> **Stored items**
• • • • •

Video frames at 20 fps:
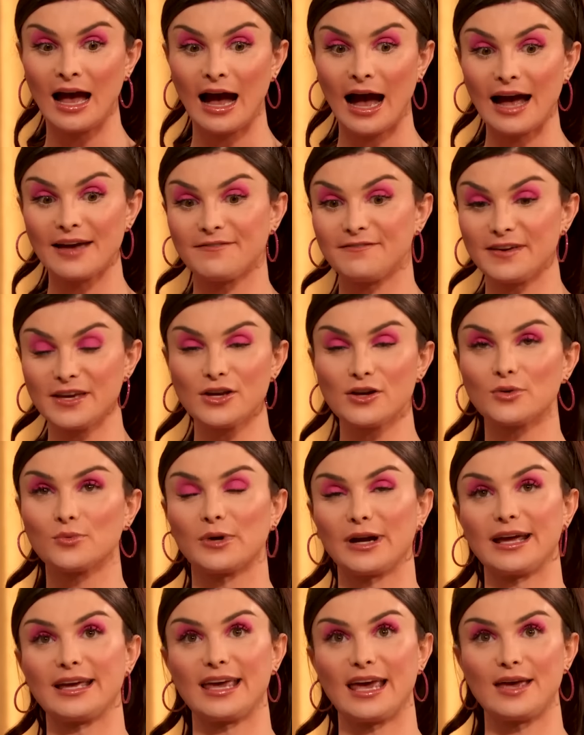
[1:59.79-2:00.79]
I figured
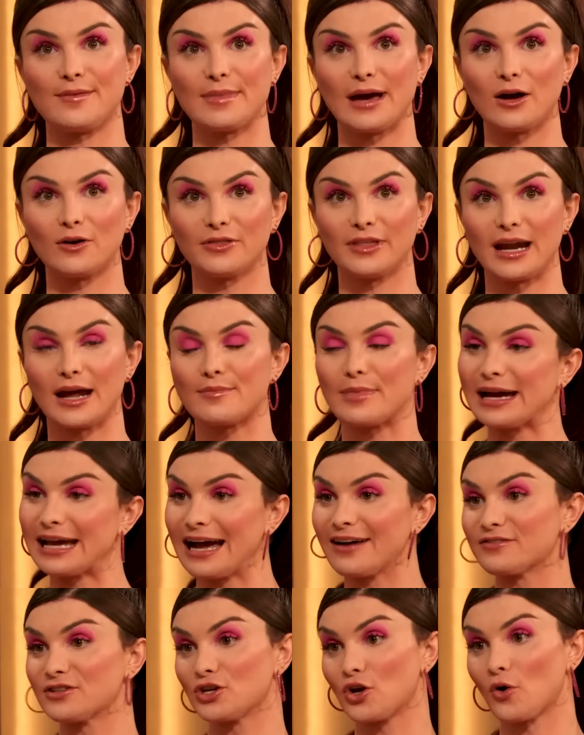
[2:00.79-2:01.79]
when I came out that I might
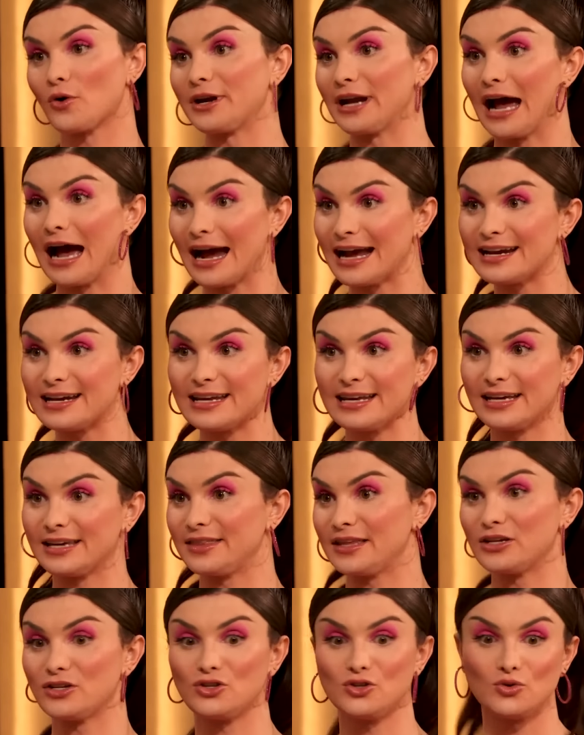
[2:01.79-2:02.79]
have to go into hiding
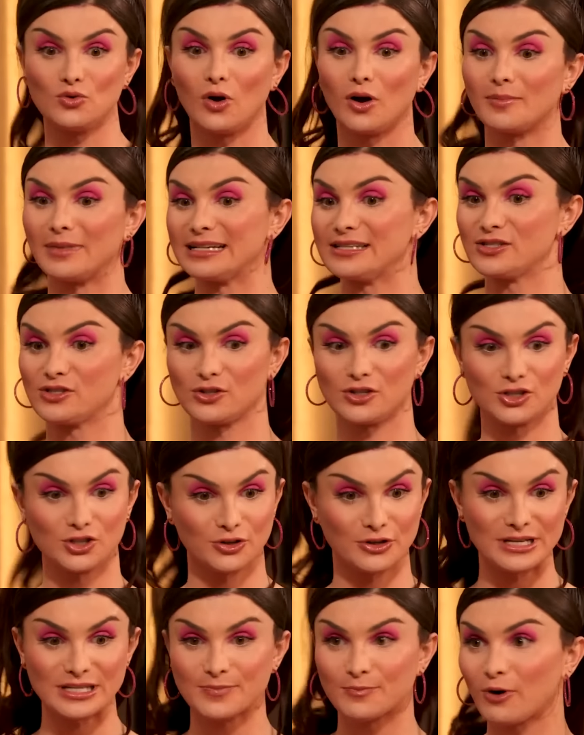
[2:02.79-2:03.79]
and then do all my
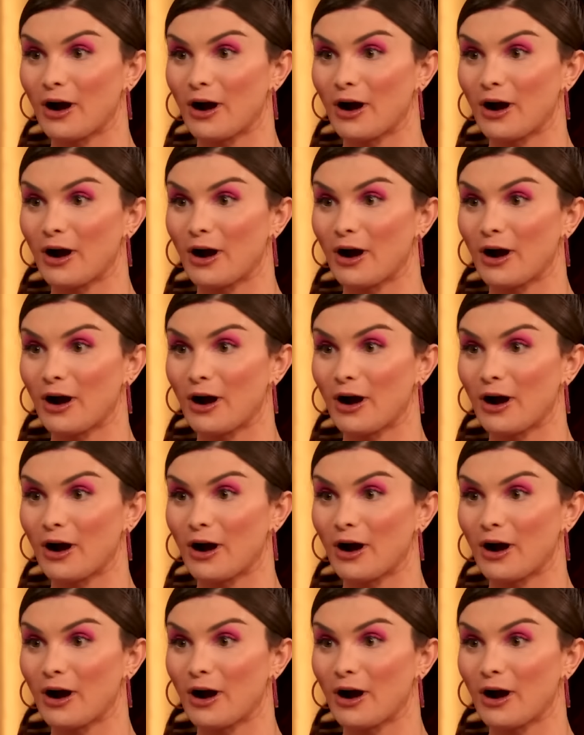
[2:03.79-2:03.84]
surgeries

• • • • •

> **WHAT THE EXERCISE ASKS**
What the answer needs is every record above, exactly as written, and no pictures.

> **ANSWER AREA**
Video frames at 20 fps:
[1:59.79-2:00.79]
I figured
[2:00.79-2:01.79]
when I came out that I might
[2:01.79-2:02.79]
have to go into hiding
[2:02.79-2:03.79]
and then do all my
[2:03.79-2:03.84]
surgeries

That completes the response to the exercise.